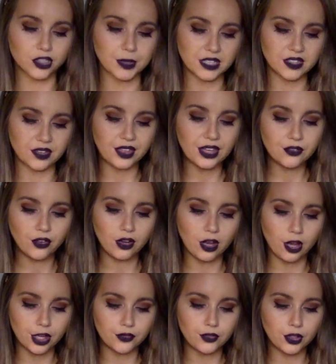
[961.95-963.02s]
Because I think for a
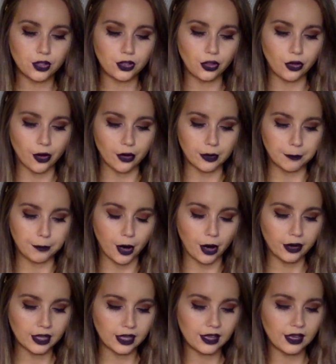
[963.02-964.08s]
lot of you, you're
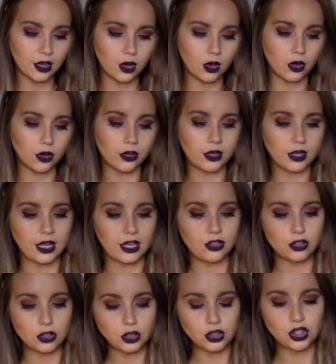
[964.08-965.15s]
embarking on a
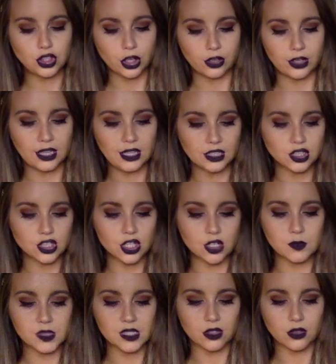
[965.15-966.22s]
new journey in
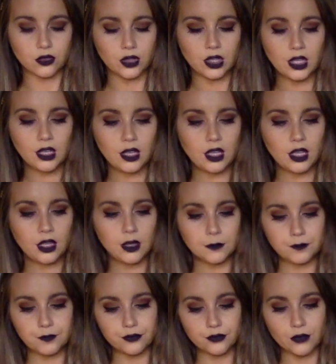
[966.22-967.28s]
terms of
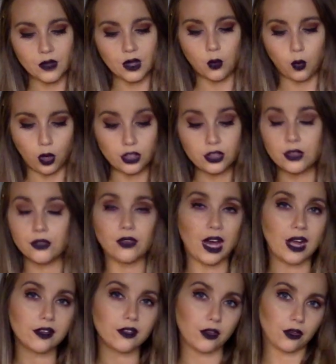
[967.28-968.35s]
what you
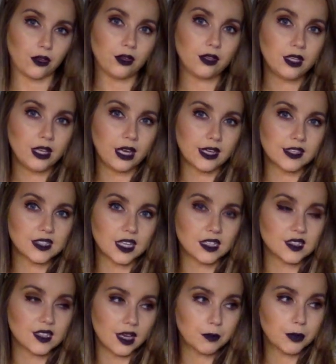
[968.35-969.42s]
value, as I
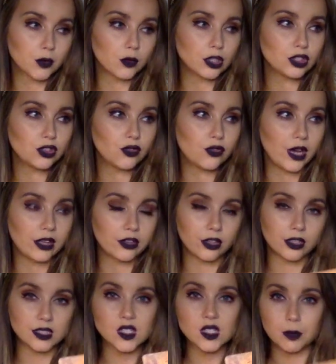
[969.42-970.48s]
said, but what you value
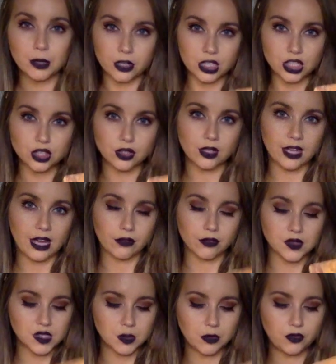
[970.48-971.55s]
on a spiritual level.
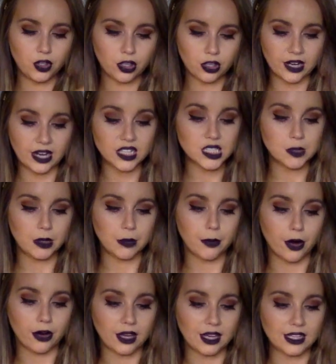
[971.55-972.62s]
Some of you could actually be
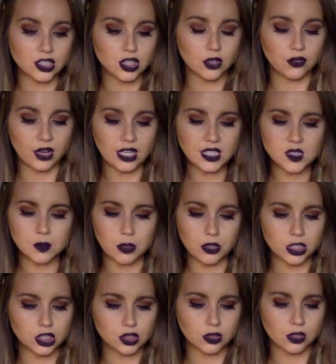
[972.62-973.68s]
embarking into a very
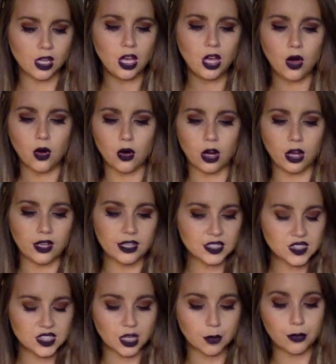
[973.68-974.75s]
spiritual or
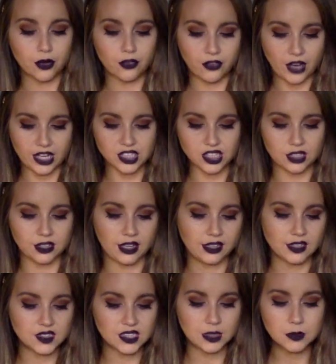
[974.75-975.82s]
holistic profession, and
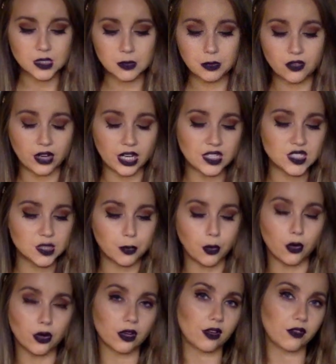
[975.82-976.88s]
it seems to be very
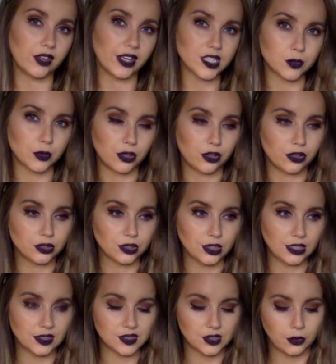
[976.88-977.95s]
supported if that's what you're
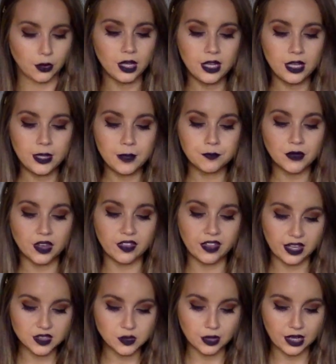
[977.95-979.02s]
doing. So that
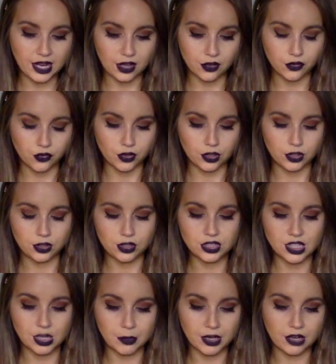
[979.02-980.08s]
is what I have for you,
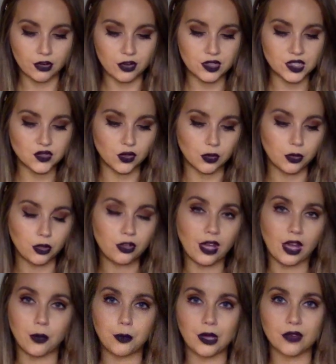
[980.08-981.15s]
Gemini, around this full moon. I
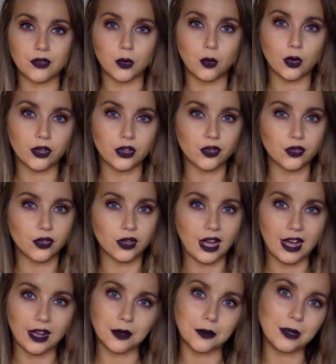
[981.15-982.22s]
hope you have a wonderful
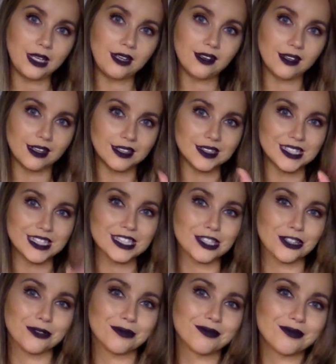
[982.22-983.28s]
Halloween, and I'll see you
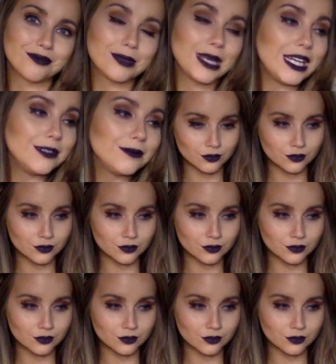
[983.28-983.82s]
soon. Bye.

▶ [EXERCISE DESCRIPTION] Please print each of the records word for word, keeping the pictures out.

▶ [TASK OUTPUT]
[961.95-963.02s]
Because I think for a
[963.02-964.08s]
lot of you, you're
[964.08-965.15s]
embarking on a
[965.15-966.22s]
new journey in
[966.22-967.28s]
terms of
[967.28-968.35s]
what you
[968.35-969.42s]
value, as I
[969.42-970.48s]
said, but what you value
[970.48-971.55s]
on a spiritual level.
[971.55-972.62s]
Some of you could actually be
[972.62-973.68s]
embarking into a very
[973.68-974.75s]
spiritual or
[974.75-975.82s]
holistic profession, and
[975.82-976.88s]
it seems to be very
[976.88-977.95s]
supported if that's what you're
[977.95-979.02s]
doing. So that
[979.02-980.08s]
is what I have for you,
[980.08-981.15s]
Gemini, around this full moon. I
[981.15-982.22s]
hope you have a wonderful
[982.22-983.28s]
Halloween, and I'll see you
[983.28-983.82s]
soon. Bye.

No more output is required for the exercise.